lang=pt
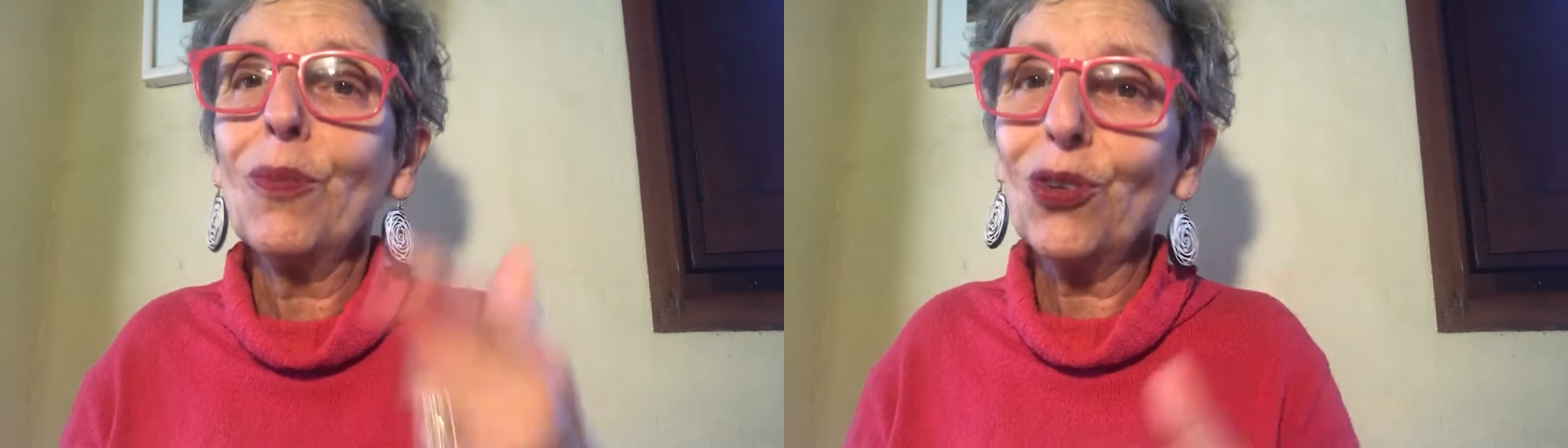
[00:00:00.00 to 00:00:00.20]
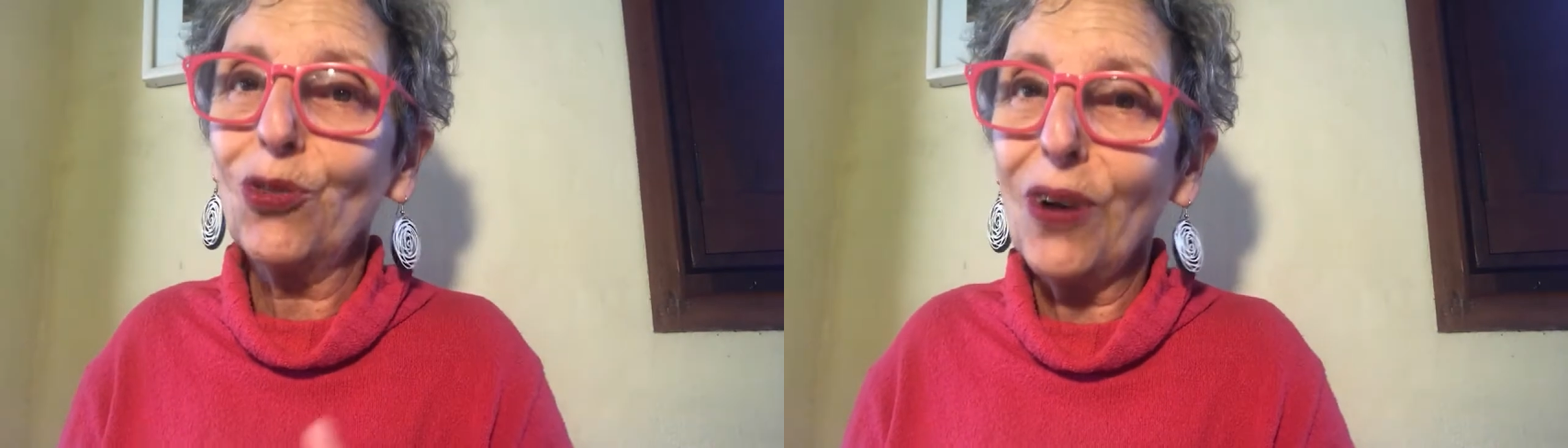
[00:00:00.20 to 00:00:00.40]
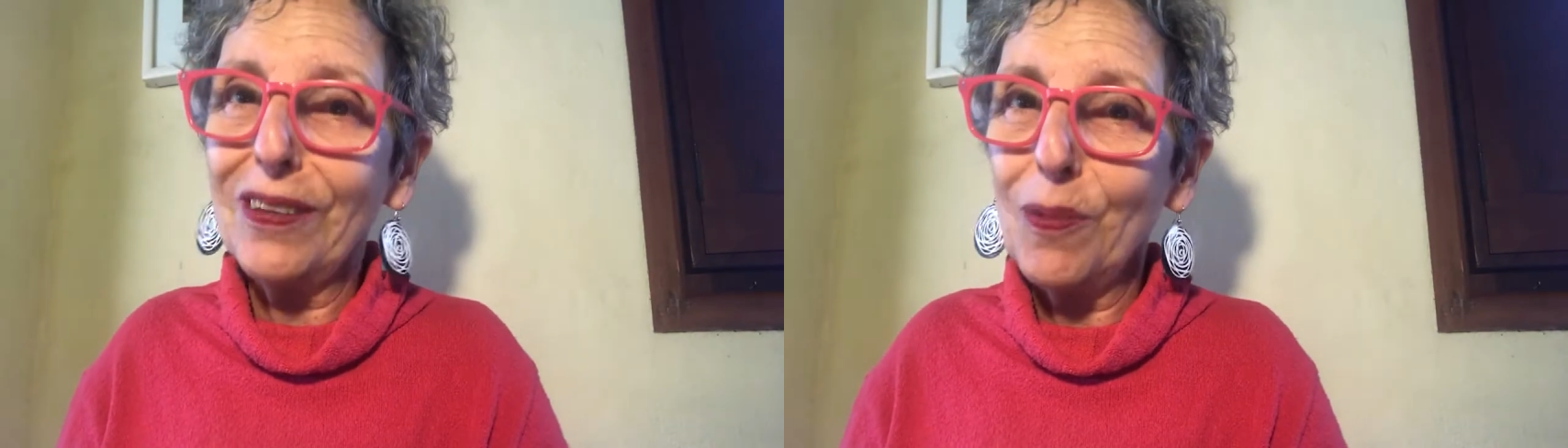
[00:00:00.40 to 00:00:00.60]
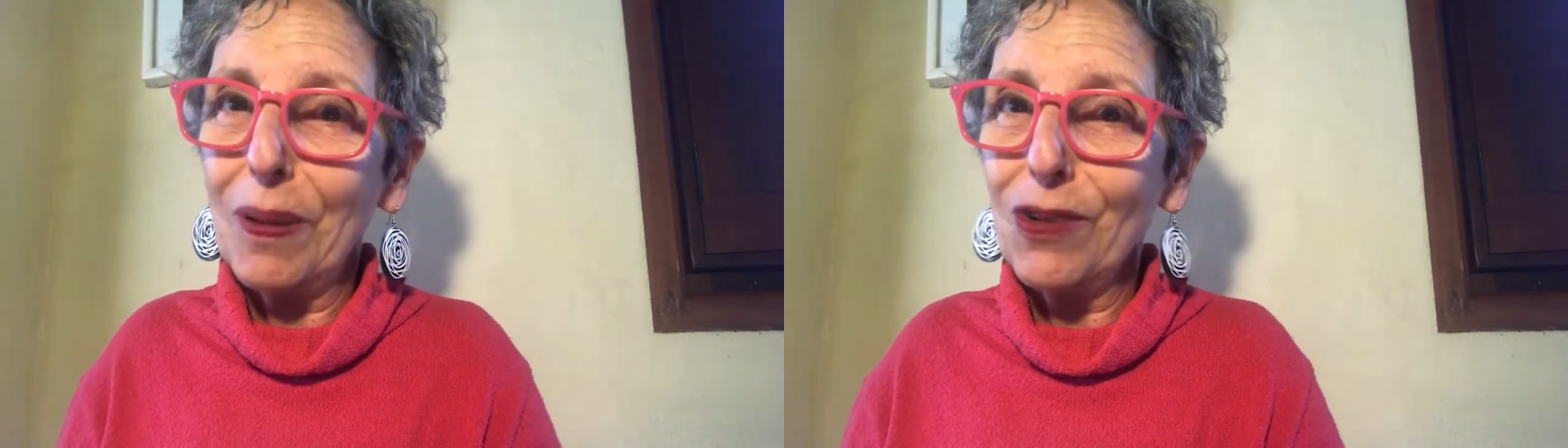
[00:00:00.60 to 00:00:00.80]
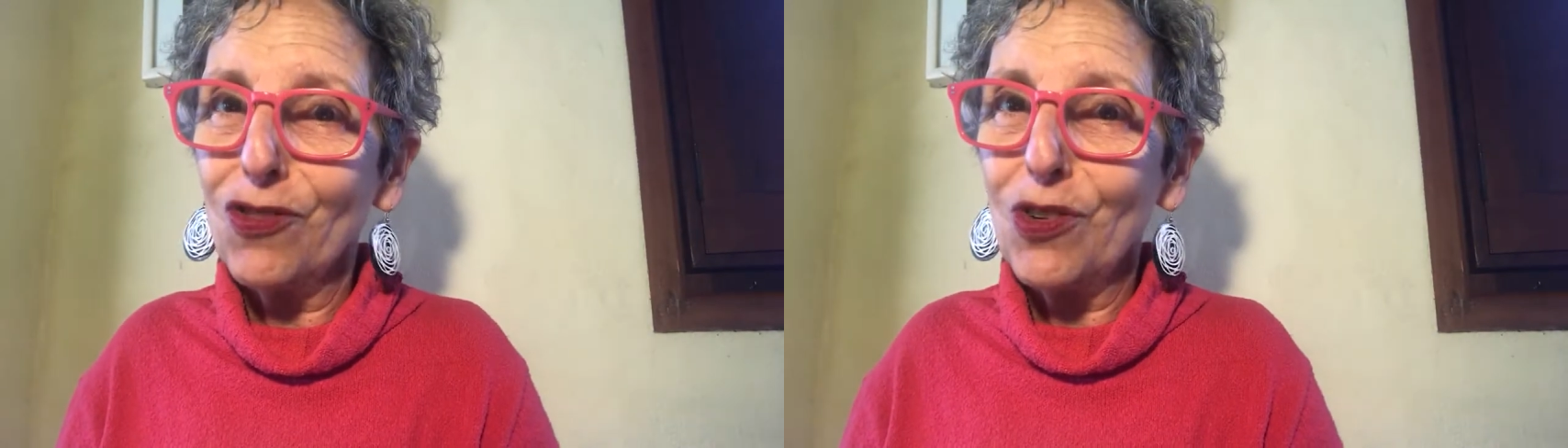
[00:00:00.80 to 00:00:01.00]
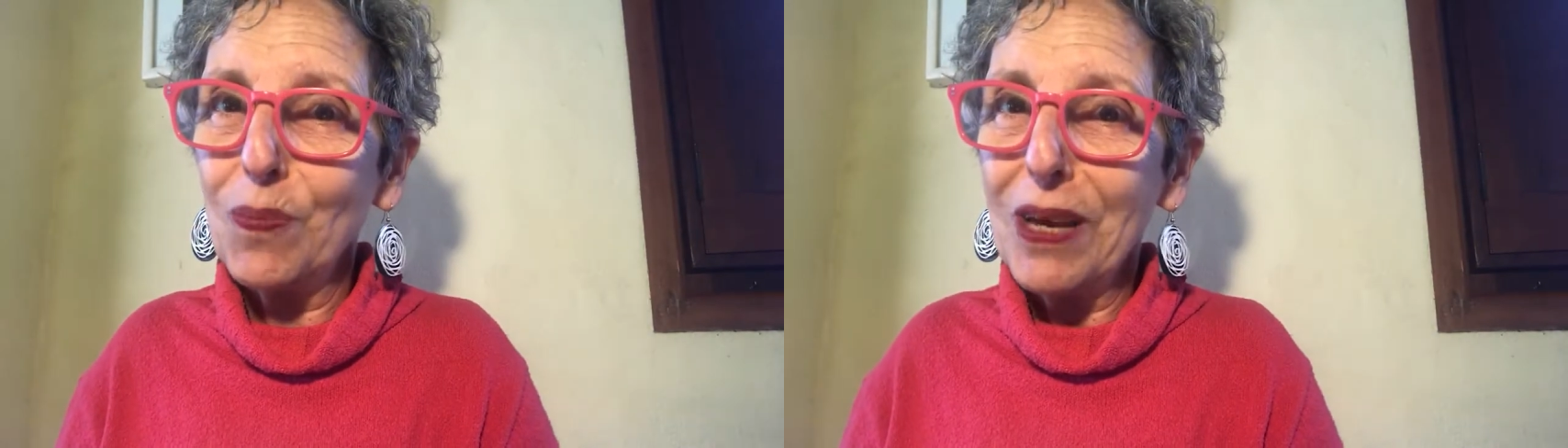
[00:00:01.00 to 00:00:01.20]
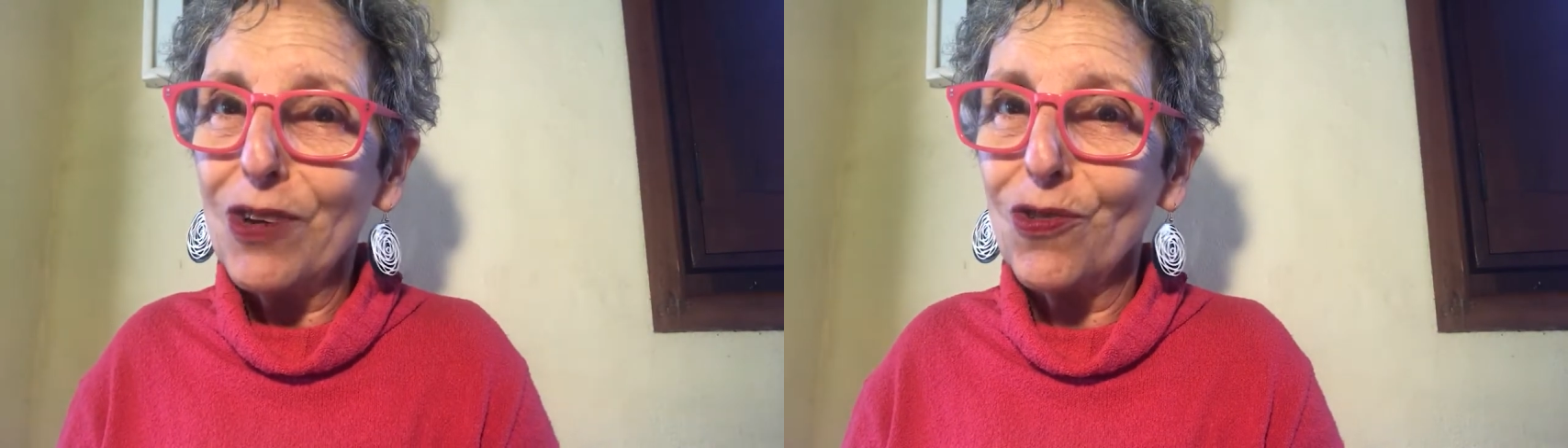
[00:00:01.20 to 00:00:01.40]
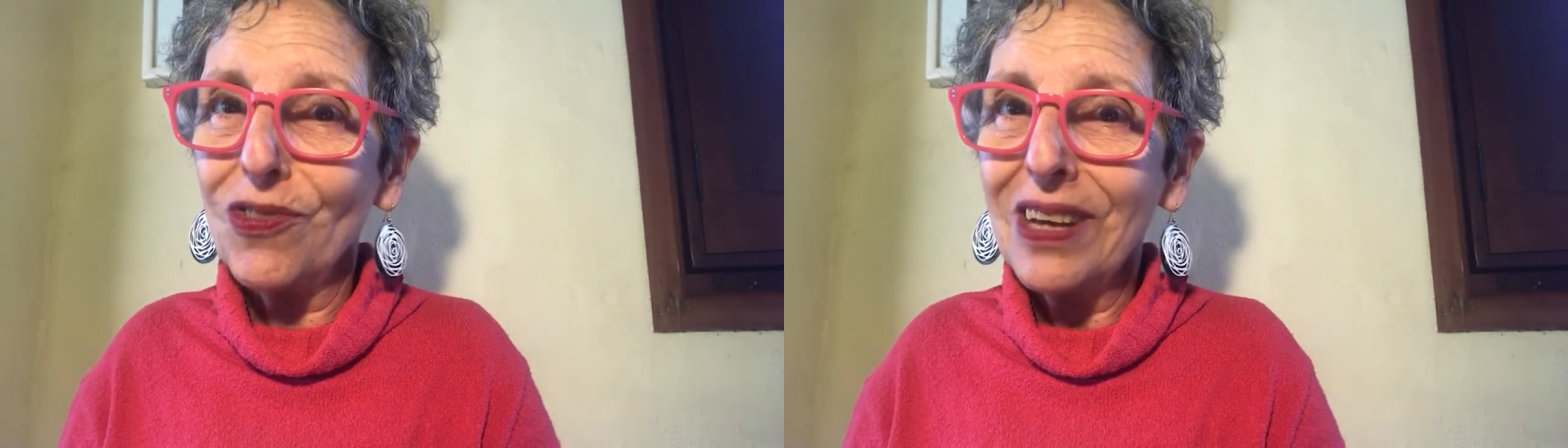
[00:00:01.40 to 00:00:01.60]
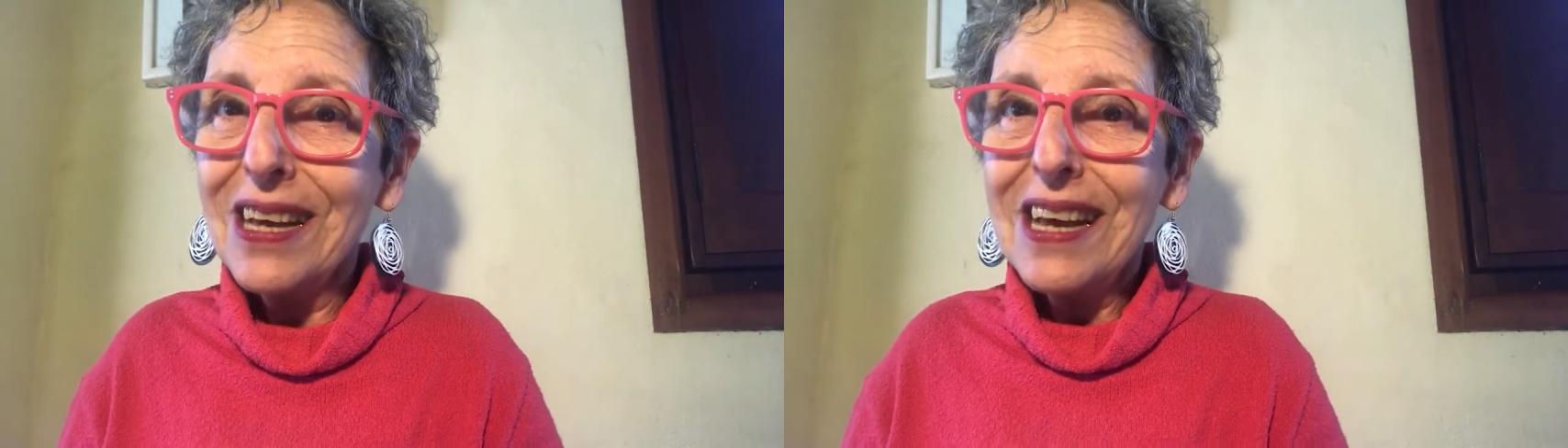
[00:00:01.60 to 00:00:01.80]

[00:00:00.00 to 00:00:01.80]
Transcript: remoções e pelos despejos.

### ABOUT THIS TASK
Beginning with the line that holds "[00:00:01.20 to 00:00:01.40]" and continuing to the end of the entries above, set down each line exactly, both ends included; include no pictures.

### ANSWER AREA
[00:00:01.20 to 00:00:01.40]
[00:00:01.40 to 00:00:01.60]
[00:00:01.60 to 00:00:01.80]

[00:00:00.00 to 00:00:01.80]
Transcript: remoções e pelos despejos.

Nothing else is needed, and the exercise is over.